The next morning my mom gave me a hug and helped me put my bags into a cab, and then I moved on.
I
arrived way too early for my first day of work to find the doors to our bungalows locked. After five minutes of standing outside, I noticed a woman on a bike riding toward me. I assumed she
was the first coworker I was meeting. I smiled and nodded to greet her. She skidded out on her bike. “If you nod at me again,” she said, “I will fucking kill you.” Then she rode away.
Welcome to Los Angeles. Welcome to your new life.

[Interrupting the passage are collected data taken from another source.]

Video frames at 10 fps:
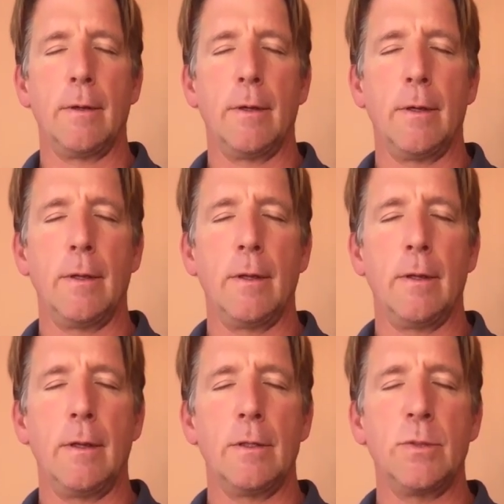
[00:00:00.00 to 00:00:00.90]

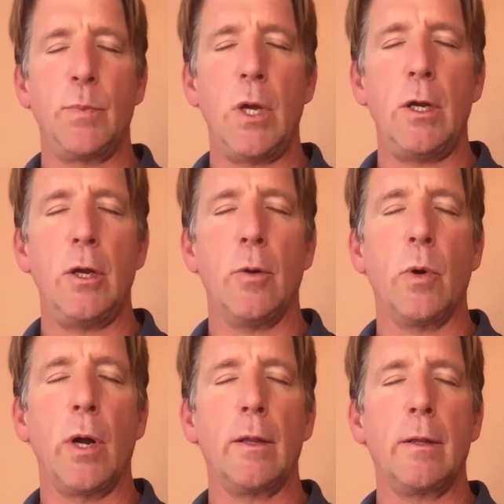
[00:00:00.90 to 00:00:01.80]
And the speed of your
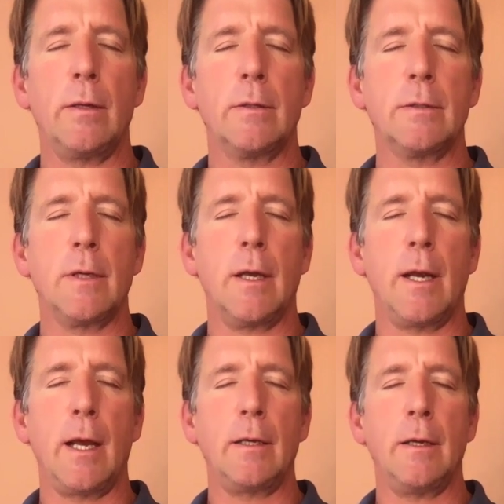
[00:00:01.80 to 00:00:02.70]
breath is
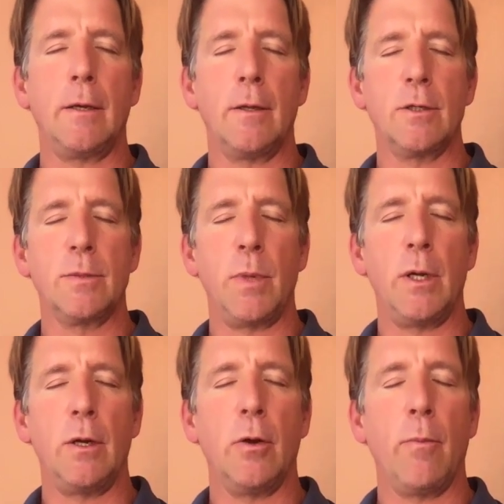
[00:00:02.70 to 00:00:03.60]
connected to the
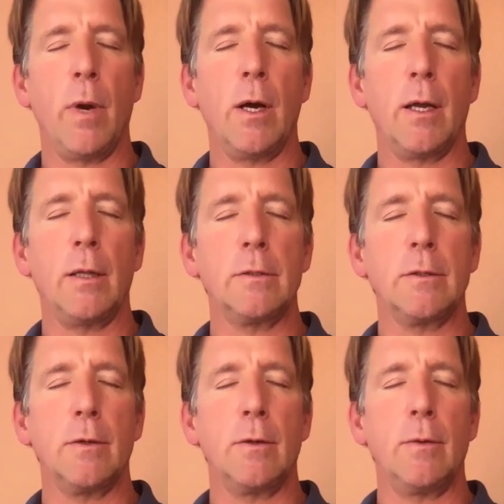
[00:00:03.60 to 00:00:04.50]
speed of your mind,
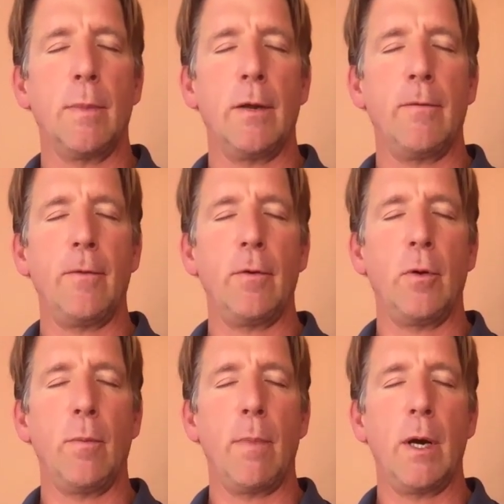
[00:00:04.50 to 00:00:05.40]
so you might feel
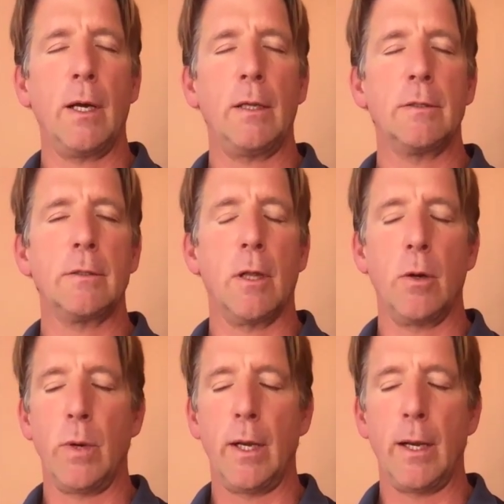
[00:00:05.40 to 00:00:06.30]
your mind slowing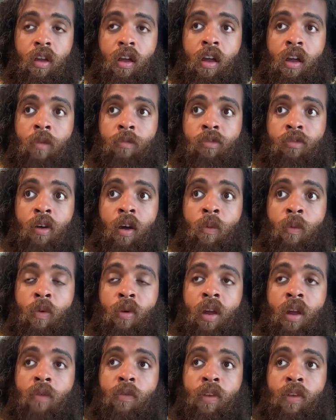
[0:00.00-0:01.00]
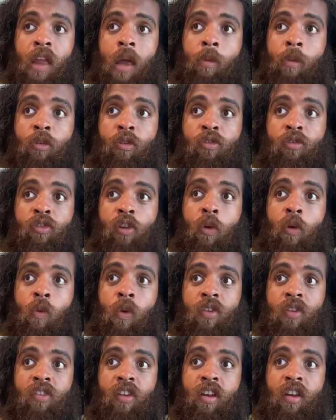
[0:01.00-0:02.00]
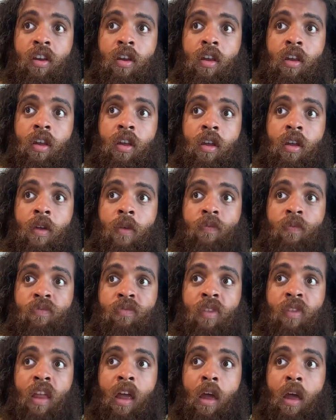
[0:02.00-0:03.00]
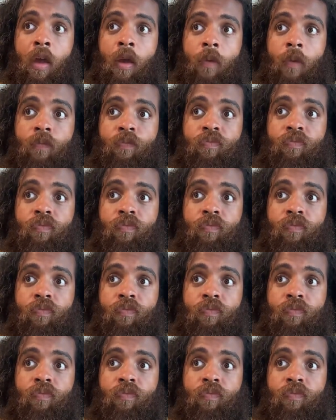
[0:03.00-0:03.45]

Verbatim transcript: Um, so I will give her that, but there still wasn't likeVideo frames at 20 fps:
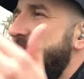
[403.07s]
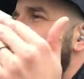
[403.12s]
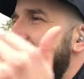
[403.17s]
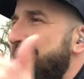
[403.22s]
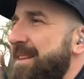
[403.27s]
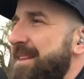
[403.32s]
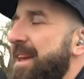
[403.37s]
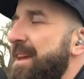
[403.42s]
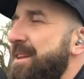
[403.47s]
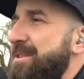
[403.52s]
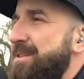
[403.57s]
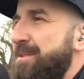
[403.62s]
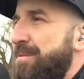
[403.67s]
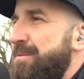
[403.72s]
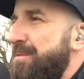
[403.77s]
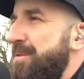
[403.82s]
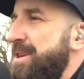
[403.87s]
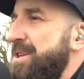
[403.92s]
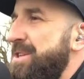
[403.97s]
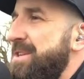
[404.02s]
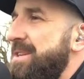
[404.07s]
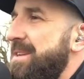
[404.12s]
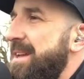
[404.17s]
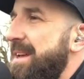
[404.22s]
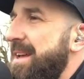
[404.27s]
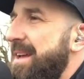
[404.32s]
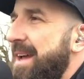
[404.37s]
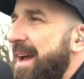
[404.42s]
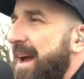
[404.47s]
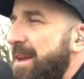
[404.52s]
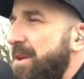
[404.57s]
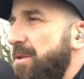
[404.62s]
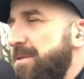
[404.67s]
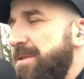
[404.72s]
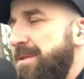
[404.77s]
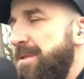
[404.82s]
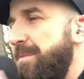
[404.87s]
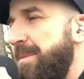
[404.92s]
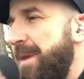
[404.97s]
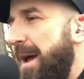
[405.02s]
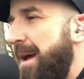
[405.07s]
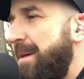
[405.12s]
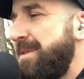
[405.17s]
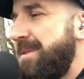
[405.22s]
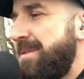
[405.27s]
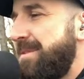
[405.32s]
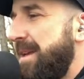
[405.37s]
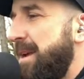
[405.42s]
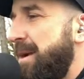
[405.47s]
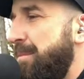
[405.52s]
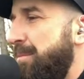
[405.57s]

and engage the friction. I know sometimes it's like a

Most of the people I met in LA, even if they weren't completely crazy, unfortunately weren't much better than that girl on her bike. The majority of them were despicable in ways I consider worse than the most terrible aspects of New Yorkers. New Yorkers will be rude, but at least they do so out of the rationale that everyone around them is always slowing them down. Los Angeles, I learned, is a city full of people who have the personality of the coolest pretty boy from your eighth-grade class.
2
But I also met people who were a huge exception to this rule. They were all Mexicans.

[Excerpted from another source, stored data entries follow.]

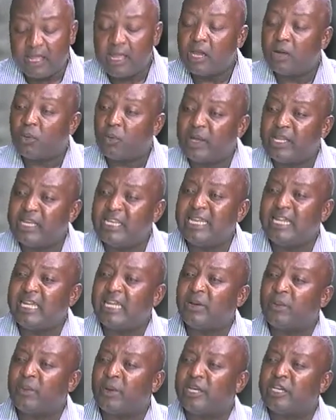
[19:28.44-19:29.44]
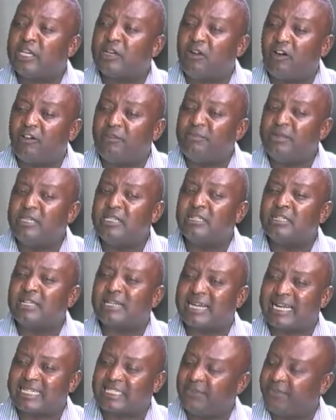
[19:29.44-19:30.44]
When, they, when the government
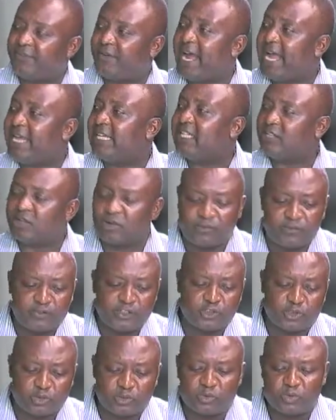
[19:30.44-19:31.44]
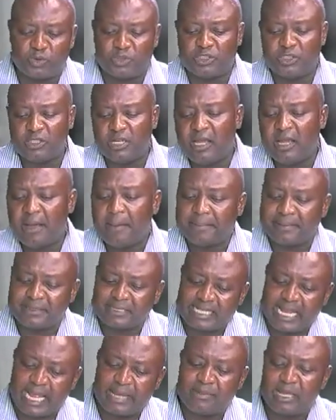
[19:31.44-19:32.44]
ratified a convention which
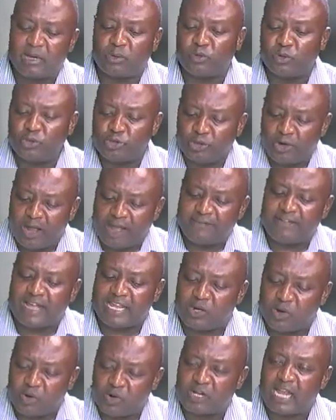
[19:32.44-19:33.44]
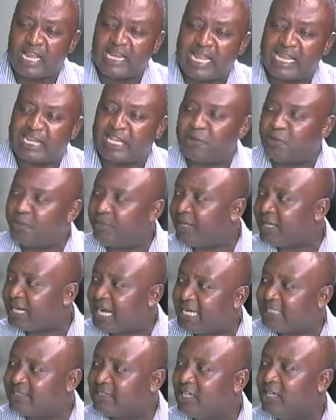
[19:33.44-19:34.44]
prescribed that we should have an organ like a human
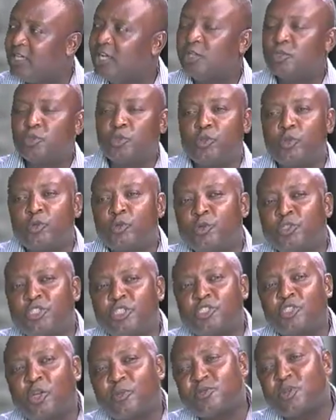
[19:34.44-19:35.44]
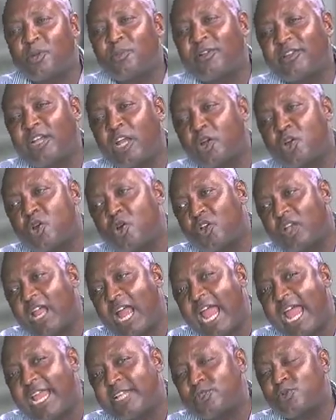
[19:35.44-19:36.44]
right, to, which is some sort of a cold
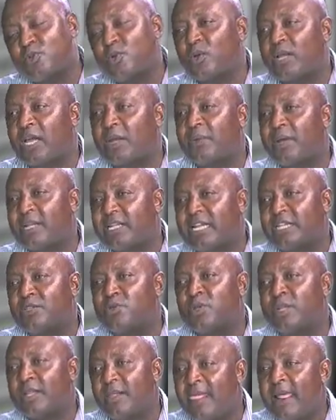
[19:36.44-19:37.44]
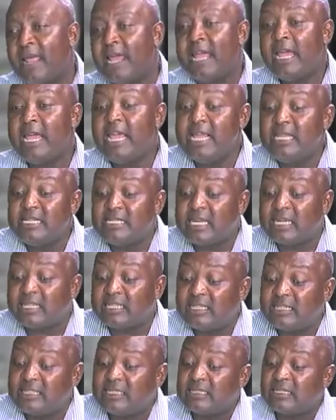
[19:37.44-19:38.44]
eye to look at what they are doing. Instead,
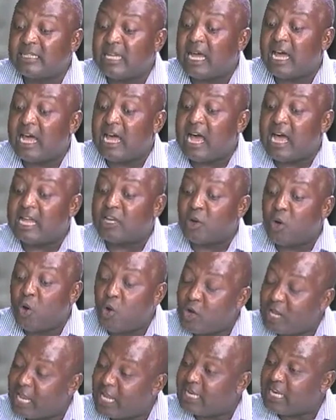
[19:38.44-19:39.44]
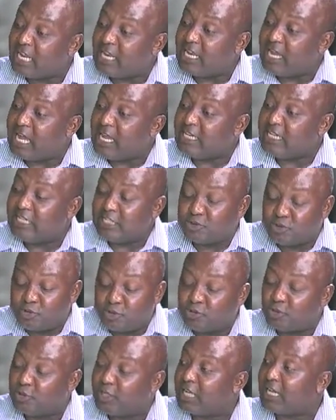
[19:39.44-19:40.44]
this is an organ an
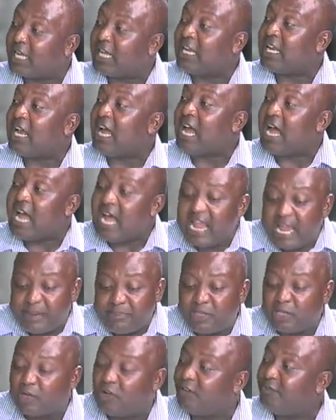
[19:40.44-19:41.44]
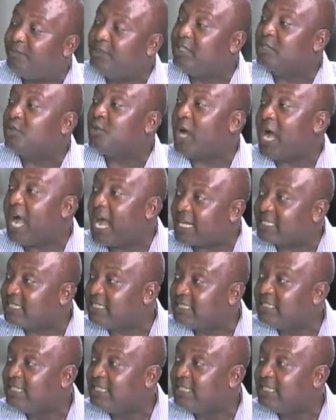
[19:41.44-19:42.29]
institution that can help the government to act.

The second day at my job, as I was walking across the lot I saw two production guys standing around a boom box that was blasting Morrissey. As a sad, angry teen, I'd grown to love Morrissey and was shocked to see that these tough Mexican guys did as well.
“You guys dig Moz?” I asked.
“Yeah, man,” a shifty-looking guy said. “You wanna hit this?”
He reached a lit joint toward me.
“No,” I said, “we're at work.”
“Little bitch,” he said. “That's your name now. Little bitch. I'm Gomez. But you call me Padrino, 'cause I'm your godfather. That's Muerto.” He pointed to his grinning friend.